Protection will be a big storyline this year, because if you give Grayson McCall a clean pocket, he will pick a defense to pieces. He is simply too put together of a quarterback with too much of a run game supporting him to beat him without making the pocket uncomfortable.
McCall is good against pressure. He has a good process and succeeds at IDing blitzes, checking, and is very comfortable quickly getting to a one-on-one shot or a free access throw, which we saw him do in the spring game. He had a pretty decent showing at UCLA last year in a game where his pass protection was just comically overmatched.
As discussed in the running game preview, State returns four starters on the offensive line and adds a veteran center with 31 starts at Notre Dame. I won't rehash the offensive line depth chart because we already did that in the running game preview, but it's again noteworthy how much the line improved in year one under Tujague from Uconn to the end of the season. If that trend continues for Jacarrius Peak, State could have one of the better tackle combos in the ACC.
One thing to note here is the addition of a veteran back in Jordan Waters. State had some issues at times with its pass protection from its running backs, most notably Michael Allen, who really struggled. Raphael was better, and Waters adds veteran presence to the room.
The scheme
Grayson McCall cut his teeth in an RPO-heavy offense under Jamey Chadwell and Willy Korn. RPO is part of basically 100% of offenses in college football, save maybe the service academies, but NC State should be high volume this year. McCall is just really good at this, and he’s paired with what should be a strong run game and some really strong interior receivers with guys like Joly, who will probably be involved in a lot of these.

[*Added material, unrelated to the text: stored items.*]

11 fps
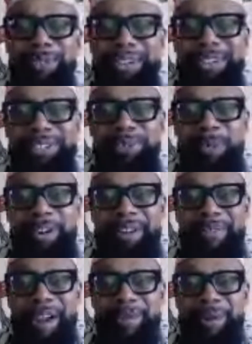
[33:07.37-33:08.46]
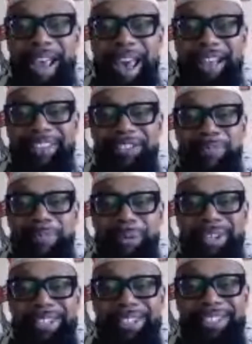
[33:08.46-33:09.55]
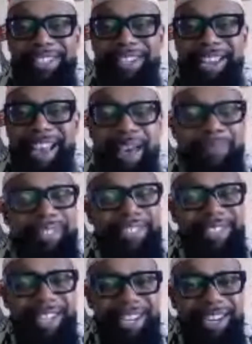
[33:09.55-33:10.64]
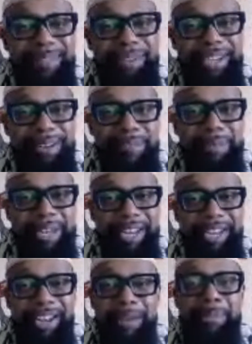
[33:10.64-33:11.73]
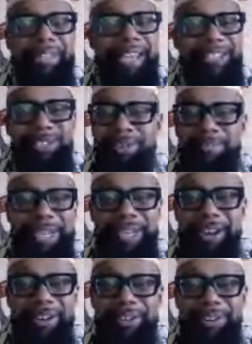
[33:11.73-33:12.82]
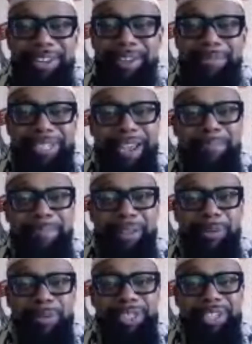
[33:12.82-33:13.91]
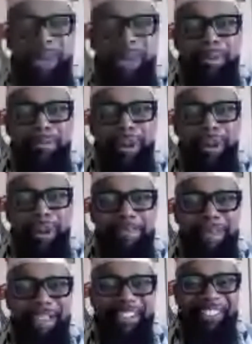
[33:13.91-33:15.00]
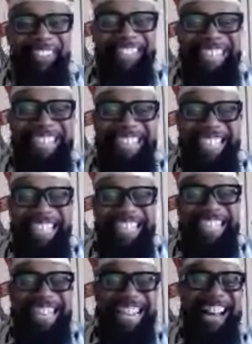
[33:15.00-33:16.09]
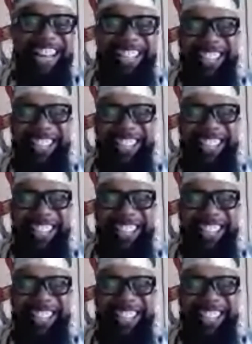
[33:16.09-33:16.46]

is one of our active priests. Haven't seen him in a minute, but that's on me, not on him, because that brother will just come and ring my bell. Anken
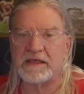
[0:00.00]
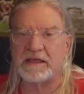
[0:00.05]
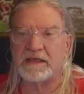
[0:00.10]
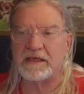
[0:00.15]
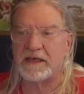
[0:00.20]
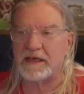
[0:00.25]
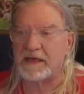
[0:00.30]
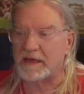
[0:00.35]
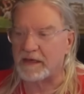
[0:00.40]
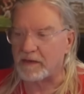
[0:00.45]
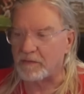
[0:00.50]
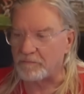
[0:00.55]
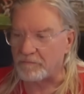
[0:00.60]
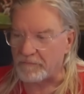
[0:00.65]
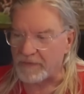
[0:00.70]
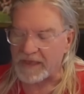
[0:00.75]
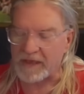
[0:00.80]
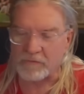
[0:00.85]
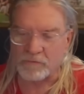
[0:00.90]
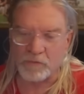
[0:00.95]

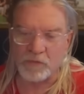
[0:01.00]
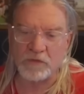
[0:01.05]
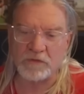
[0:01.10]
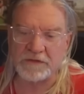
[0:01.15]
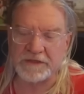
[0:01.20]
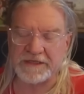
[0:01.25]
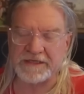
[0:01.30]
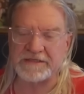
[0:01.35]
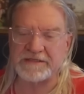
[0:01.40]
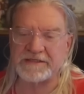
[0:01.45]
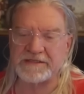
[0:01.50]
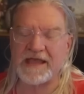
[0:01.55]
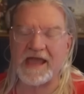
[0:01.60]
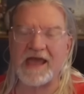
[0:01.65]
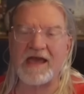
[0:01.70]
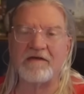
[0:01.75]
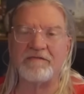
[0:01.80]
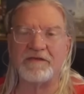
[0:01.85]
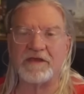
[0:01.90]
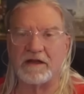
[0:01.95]
Matt Rhule and his
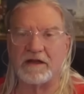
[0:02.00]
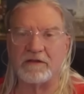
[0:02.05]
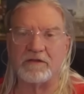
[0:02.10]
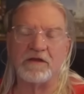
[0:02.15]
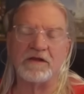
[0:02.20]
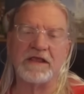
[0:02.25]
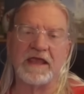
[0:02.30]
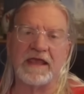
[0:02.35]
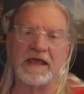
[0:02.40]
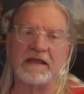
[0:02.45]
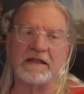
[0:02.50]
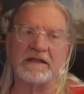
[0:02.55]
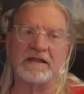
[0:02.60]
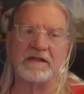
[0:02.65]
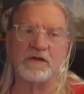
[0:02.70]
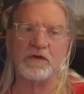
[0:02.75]
staff get a look at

I feel very comfortable saying State will operate a variety of RPO sets at a high volume and do so successfully. Robert Anae put a lot of proof of concept on the field last year with reference to his ability to adjust the offense to his personnel. This team is really cut out for this stuff. The number of true drop backs for McCall might be lower than you think. Don’t be surprised to see a run first team whose core concepts are of the single-read RPO variety. But at the same time, McCall is comfortable with basically whatever, so State can get into anything it needs to get into. That’s the beauty of Grayson McCall.
His statistical backslide last year coincided with a system change under Tim Beck. It was much more of a traditional spread attack. Contrary to what some people may say though, McCall did not suck. He was actually pretty productive, completing almost 70% of his passes, averaging over 8.5 yards per attempt, and throwing for 2,000 yards in seven games. He basically had one stinker against Georgia Southern where he threw four picks. He threw two total in the other six games.
State has the capacity to be versatile and dynamic from a scheme standpoint. McCall can be effective in so many different concepts that the offense should be pretty malleable. Beyond that, one change you probably can bet on is State being more vertical in the passing game. This team is built much better to attack the third level of the defense. Don't be surprised to see Anae blend underneath RPO concepts with shot concepts and let McCall do his thing. The Pack has the receivers now to really threaten the top of the defense. Some of the downfield concepts that McCall threw well in Myrtle Beach could really pop when those route combos start running through KC, Noah Rogers, and Justin Joly.